How to take good notes?

  1. Write exact quotes. Important words + Emoticons. Symbols about: emotional state, background information, data, follow-up tasks
  2. Emotions such as excitement, anger, embarrassed, sad, happy, expensive

Pain, problem, or frustration = Lightning bolt

Aspiration, job to be done = Football goal

Obstacle = Box

Workaround for the current problem = Bendy arrow

Background information = Upward sloping arrow-like a mountain

Feature-request = Checkbox

Need to go through procurement? — boom; write it down

The specific person Johnny or Jill mentioned? Draw Johnny or Jill stick figure. Ask the customer, “When do you think is the right time to reach Johnny?

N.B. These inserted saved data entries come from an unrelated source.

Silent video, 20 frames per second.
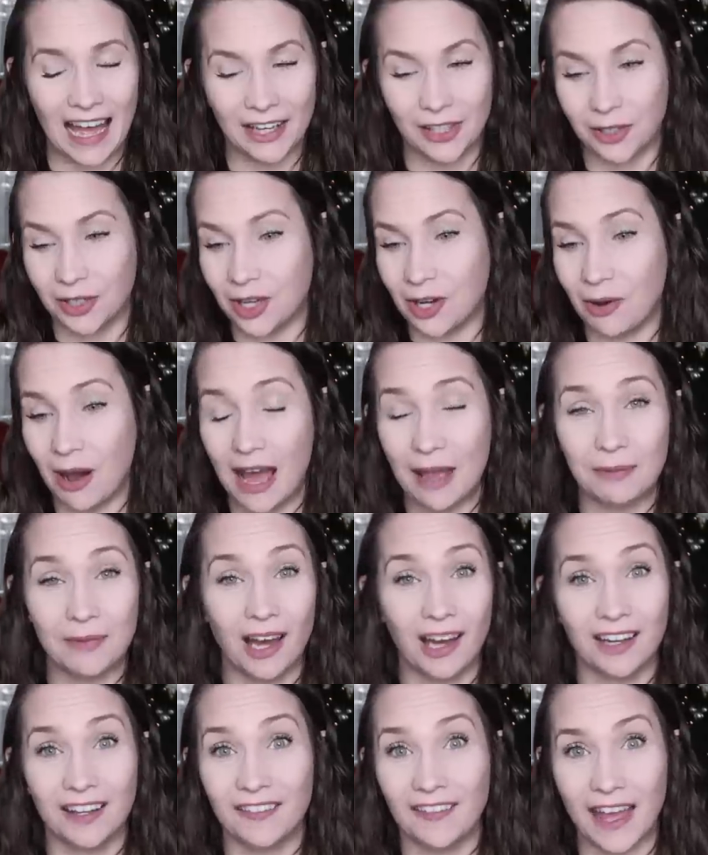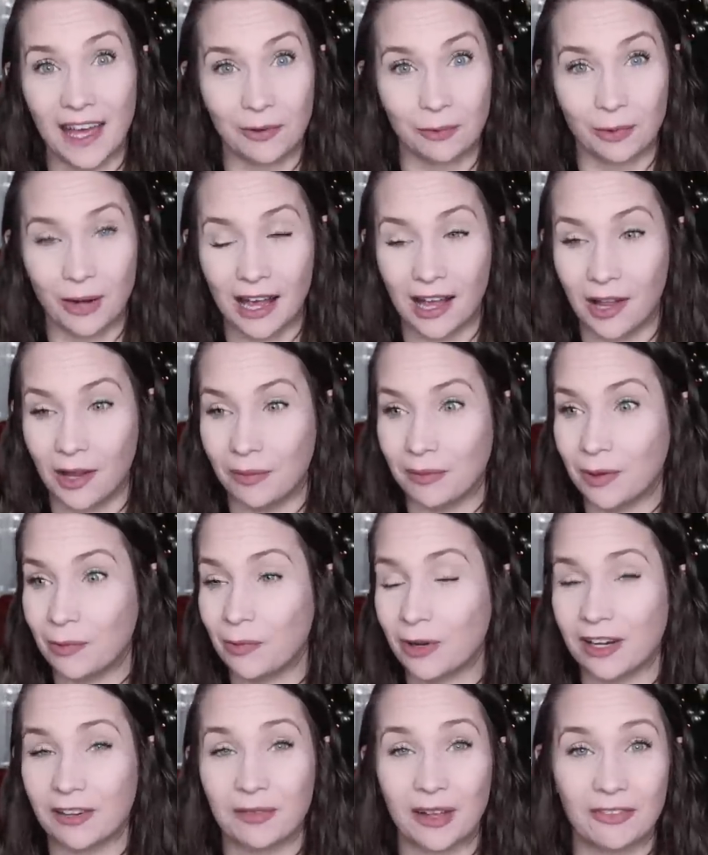I don't know, I'm not in that realm.
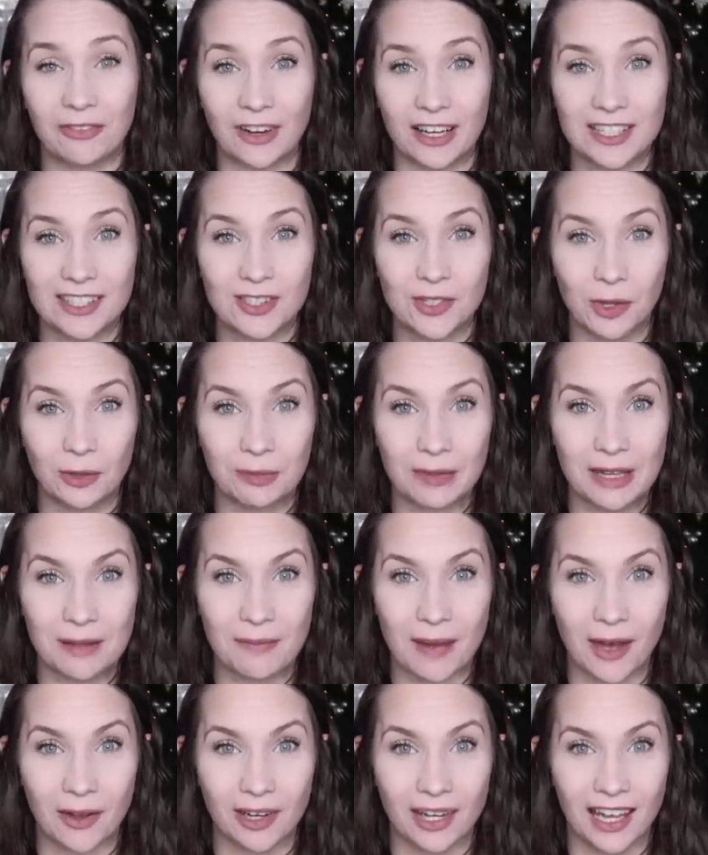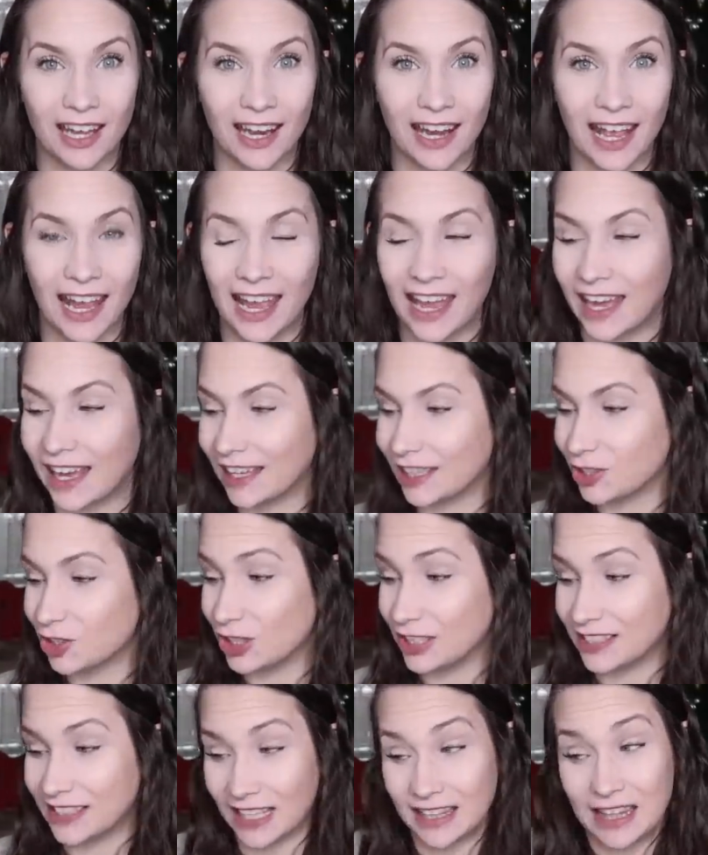One of my friends told me about it, and
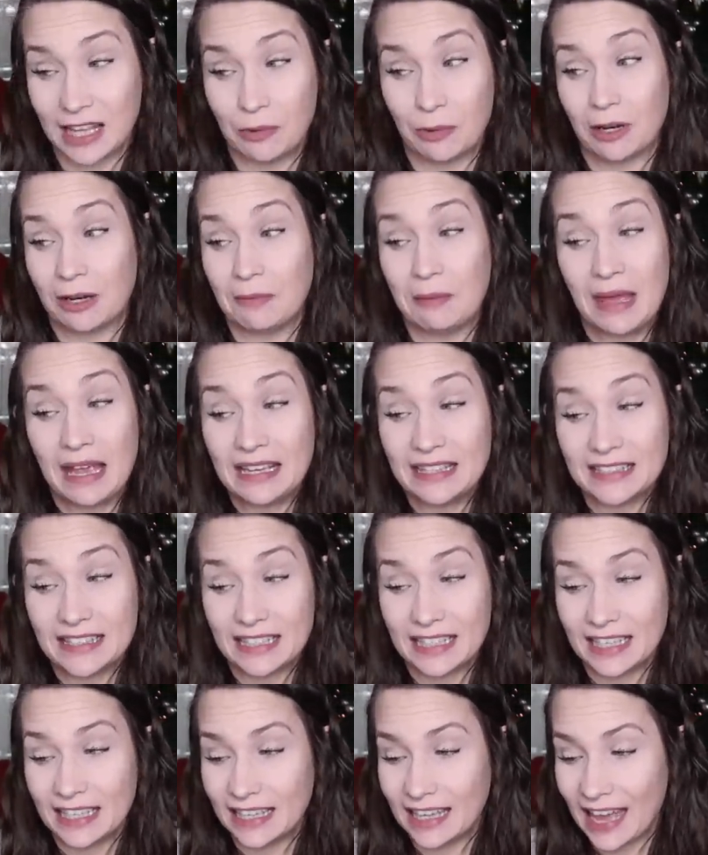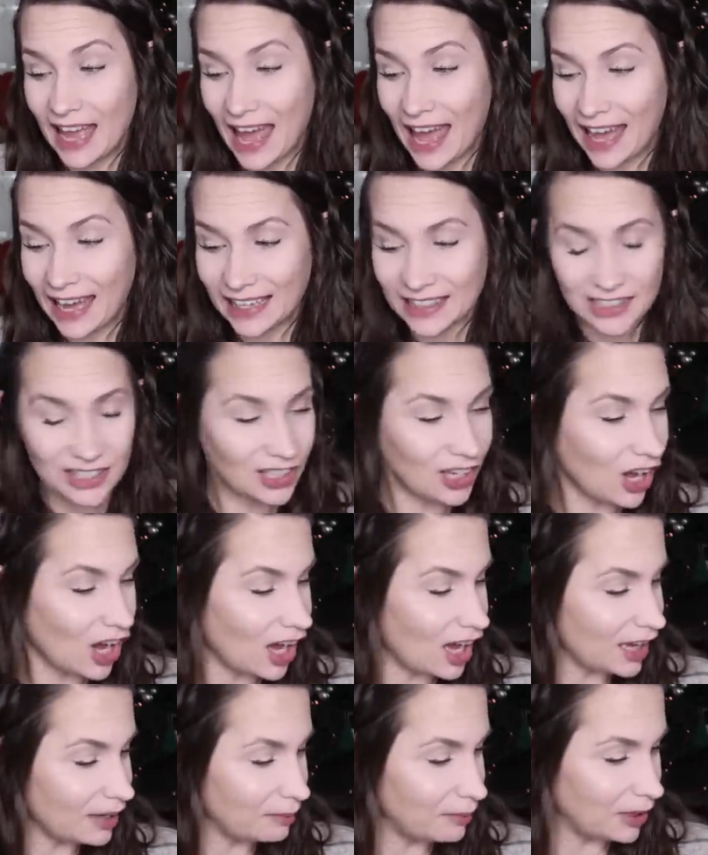she said they were amazing. Add to
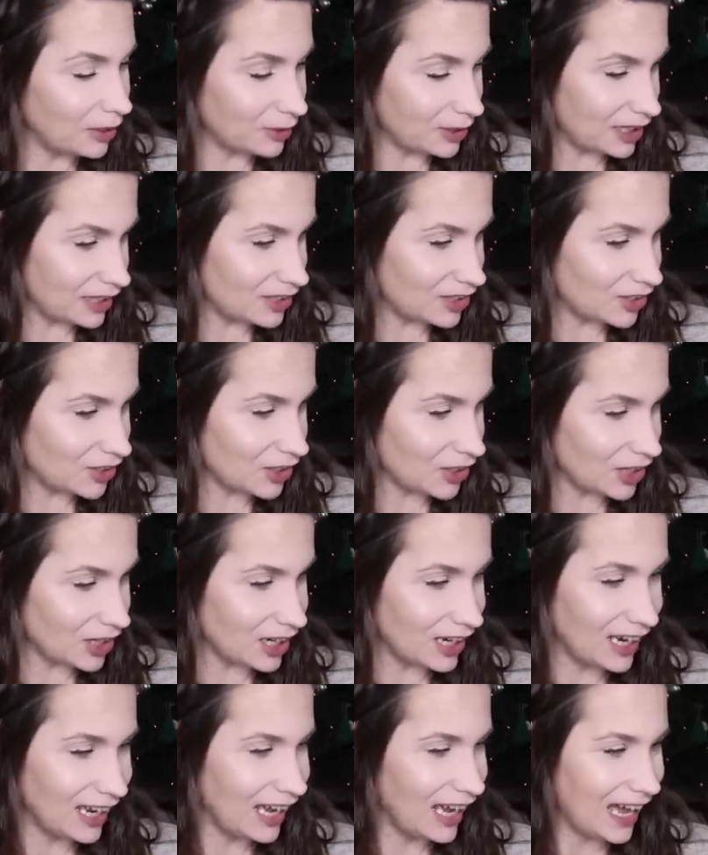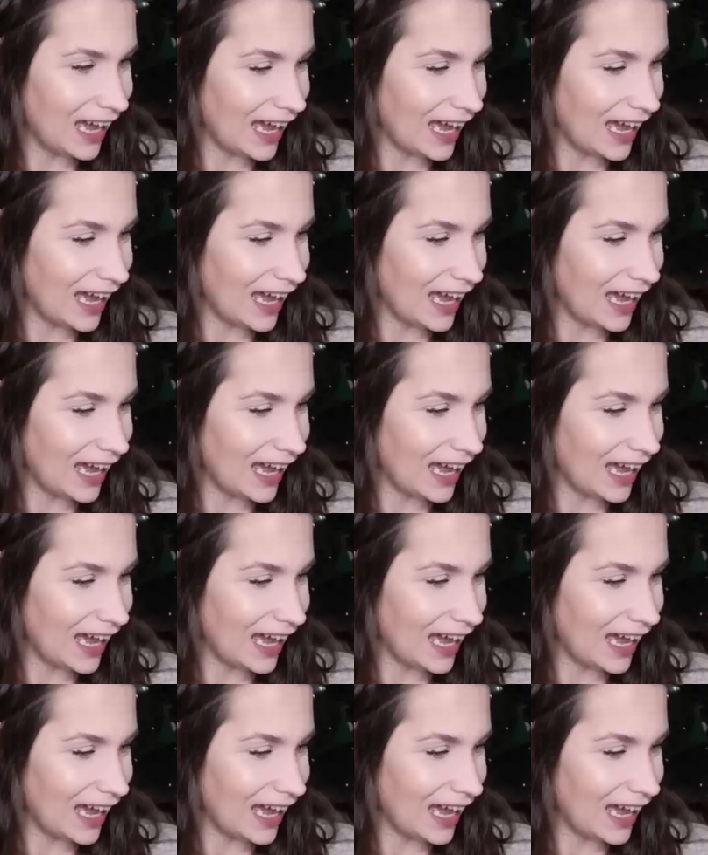hot milk and stir.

Star sign for follow-up requests. In order to return the favour, keep up promises. Basics


Cheatsheet

  1. Don’t fish for compliments
  2. Don’t expose your ego or pathos problem. If you say stuff such as “Be honest,” “NO-NO tell me how bad is the idea,” that’s you exposing your ego
  3. Commitment from customer: time, advice, money
  4. Advancement: MVP, sale, meeting
  5. Ultimate preparation question is, “What do I want to learn from these people?”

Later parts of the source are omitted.